=== MATERIAL SHOWN ===

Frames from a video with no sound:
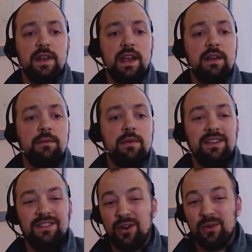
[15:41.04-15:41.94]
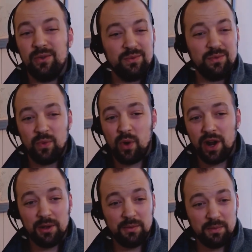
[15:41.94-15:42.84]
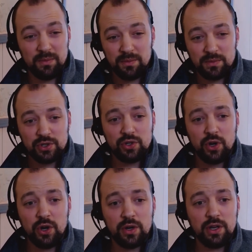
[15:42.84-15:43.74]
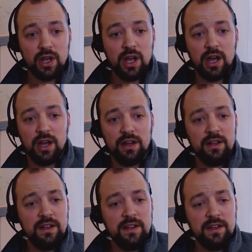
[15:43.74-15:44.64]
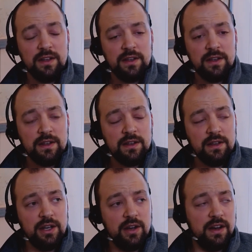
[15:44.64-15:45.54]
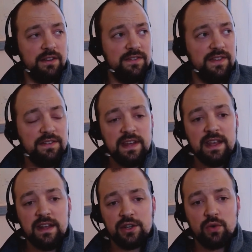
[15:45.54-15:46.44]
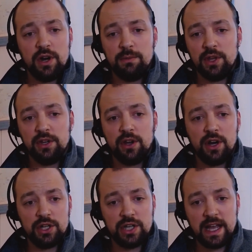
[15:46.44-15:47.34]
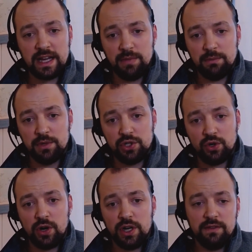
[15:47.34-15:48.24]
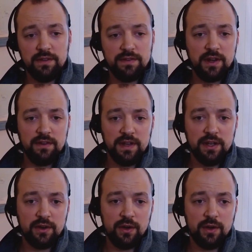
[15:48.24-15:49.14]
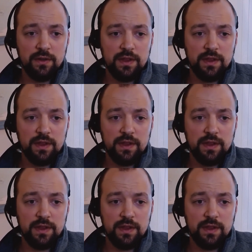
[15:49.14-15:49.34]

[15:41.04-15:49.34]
it don't want to stroke a $15 to $20 million check and be majority of the fund vehicle.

===

#### [PROBLEM DESCRIPTION]
Your task is to repeat the opening line of the entries above and each line after it, ending with the line that has "[15:49.14-15:49.34]". Do not include the pictures.

#### [EXPECTED ANSWER]
Frames from a video with no sound:
[15:41.04-15:41.94]
[15:41.94-15:42.84]
[15:42.84-15:43.74]
[15:43.74-15:44.64]
[15:44.64-15:45.54]
[15:45.54-15:46.44]
[15:46.44-15:47.34]
[15:47.34-15:48.24]
[15:48.24-15:49.14]
[15:49.14-15:49.34]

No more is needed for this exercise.